### [RECORDS FOR THE TASK]
+++
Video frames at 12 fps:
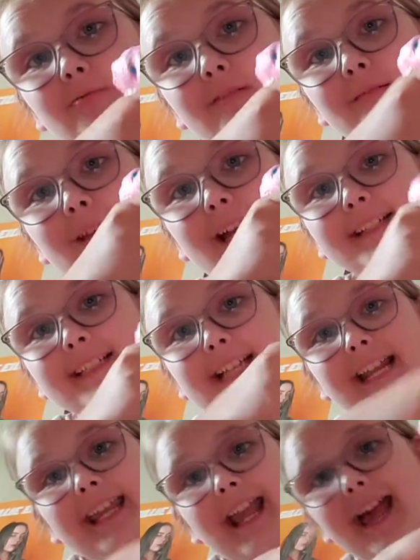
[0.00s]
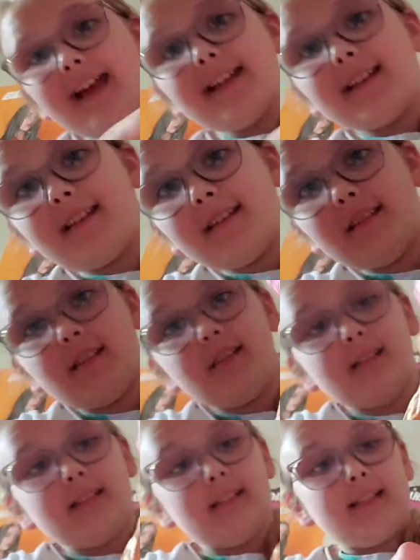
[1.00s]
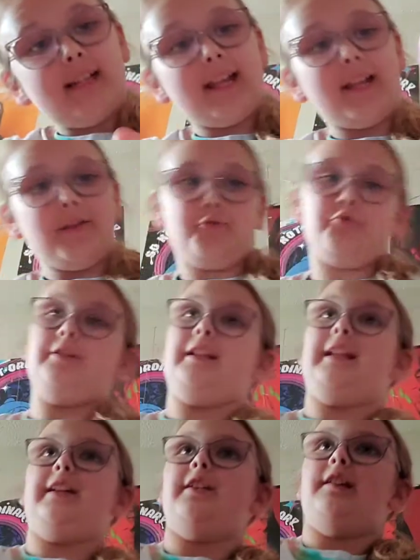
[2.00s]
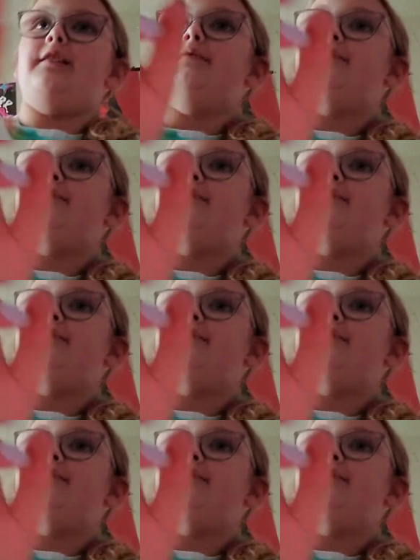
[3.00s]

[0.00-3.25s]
I'm kind of getting at. And it's really good.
+++
### [DIRECTIONS FOR THIS TASK]
All the records need to be printed again exactly as written, though without their pictures.

### [ANSWER FOR THIS EXERCISE]
Video frames at 12 fps:
[0.00s]
[1.00s]
[2.00s]
[3.00s]

[0.00-3.25s]
I'm kind of getting at. And it's really good.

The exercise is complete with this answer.